Number of dimensions in the Outputspace, default=2

method

method specified by distance string. One of: 'euclidean','cityblock=manhatten','cosine','chebychev','jaccard','minkowski','manhattan','binary'

alpha0

(scalar) initial step size, 0.5 by default

lambda0

(scalar) initial radius of influence, 3*max(std(D)) by default

PlotIt

Default: FALSE, If TRUE: Plots the projection as a 2d visualization.

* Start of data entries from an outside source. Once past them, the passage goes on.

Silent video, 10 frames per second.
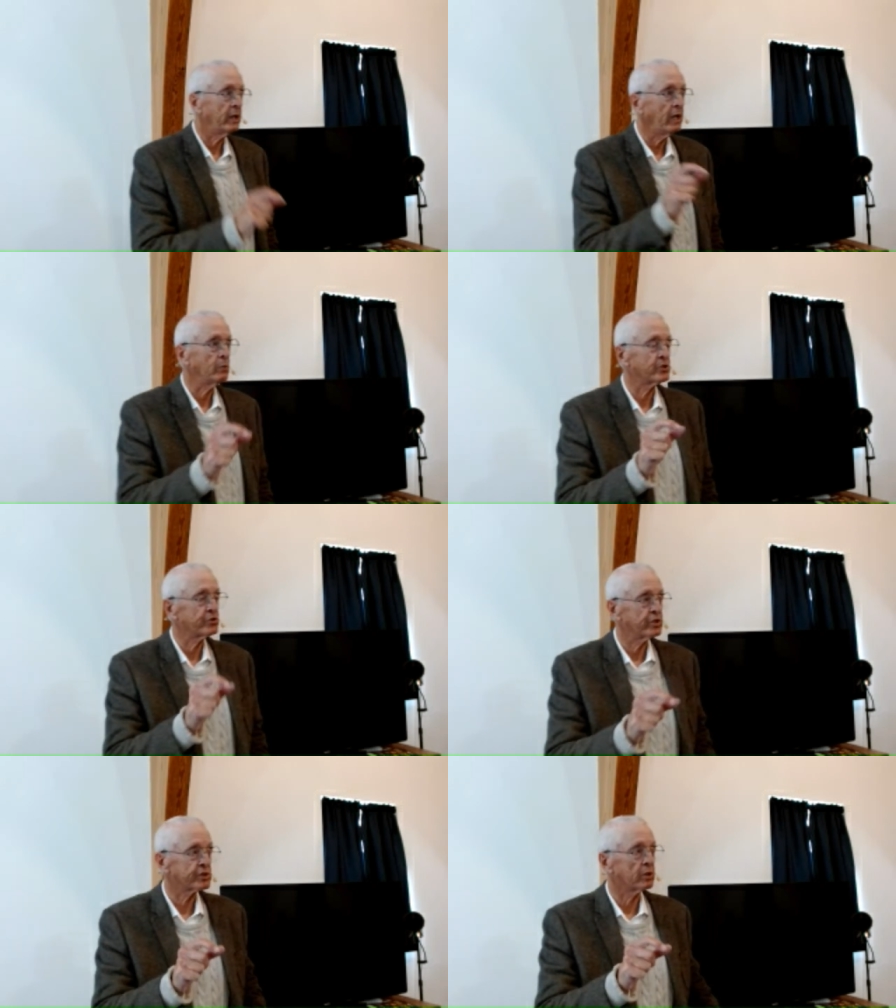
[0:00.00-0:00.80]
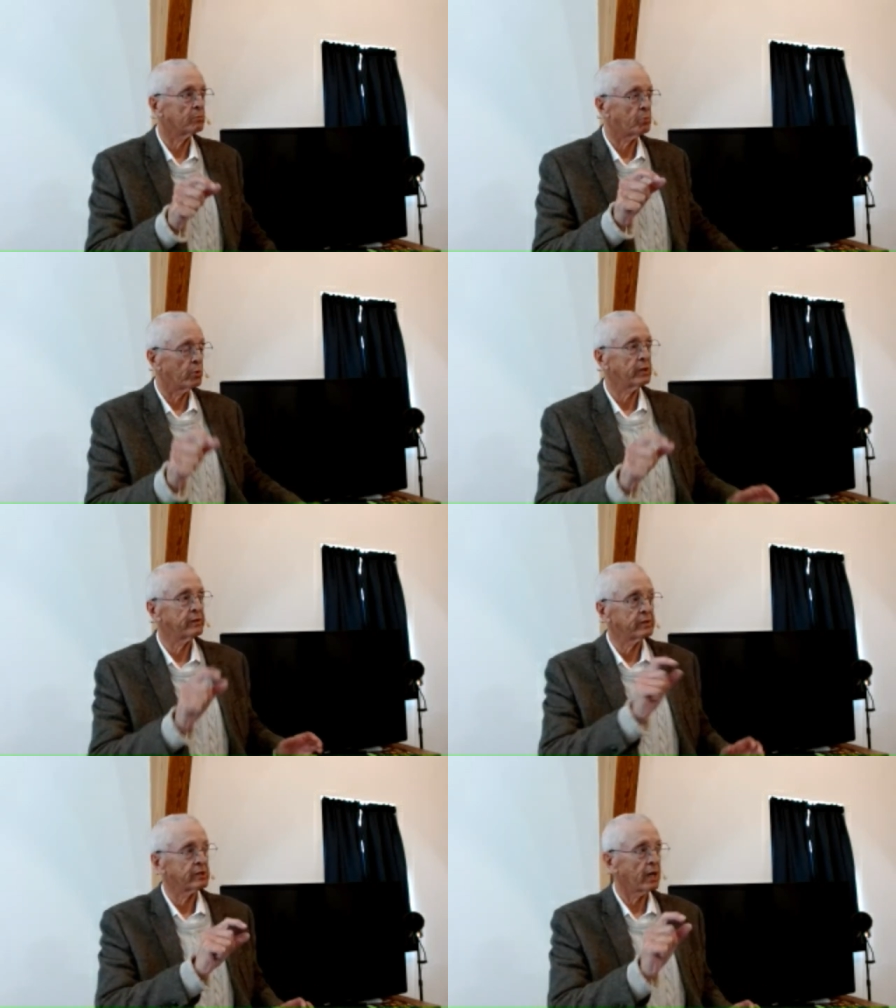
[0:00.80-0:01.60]
he was just appointed,
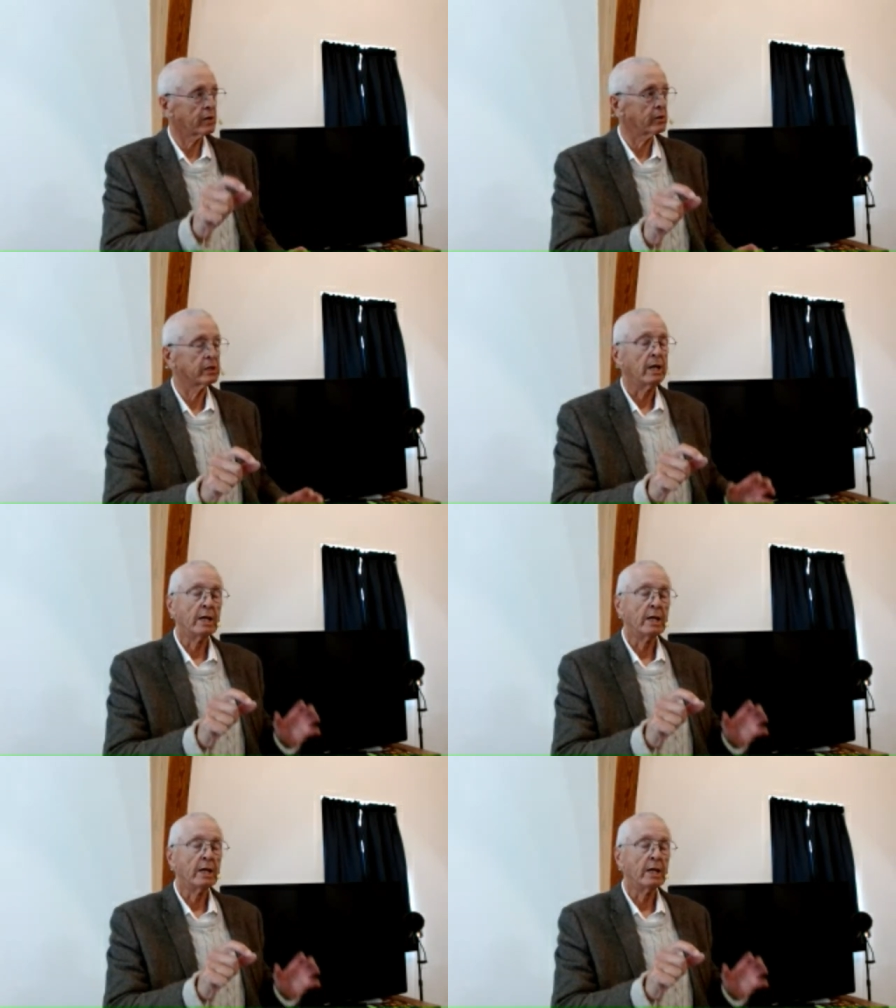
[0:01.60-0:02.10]
this Herod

OutputDimension>2: only the first two dimensions will be shown

Cls

[1:n,1] Optional,: only relevant if PlotIt=TRUE. Numeric vector, given Classification in numbers: every element is the cluster number of a certain corresponding element of data.

Value

A n by OutputDimension matrix containing coordinates of the projected points.

References

Demartines, P., Herault, J., "Curvilinear Component Analysis: a Self-Organizing Neural Network for Nonlinear Mapping of Data Sets", IEEE Transactions on Neural Networks, vol 8, no 1, 1997, pp. 148-154.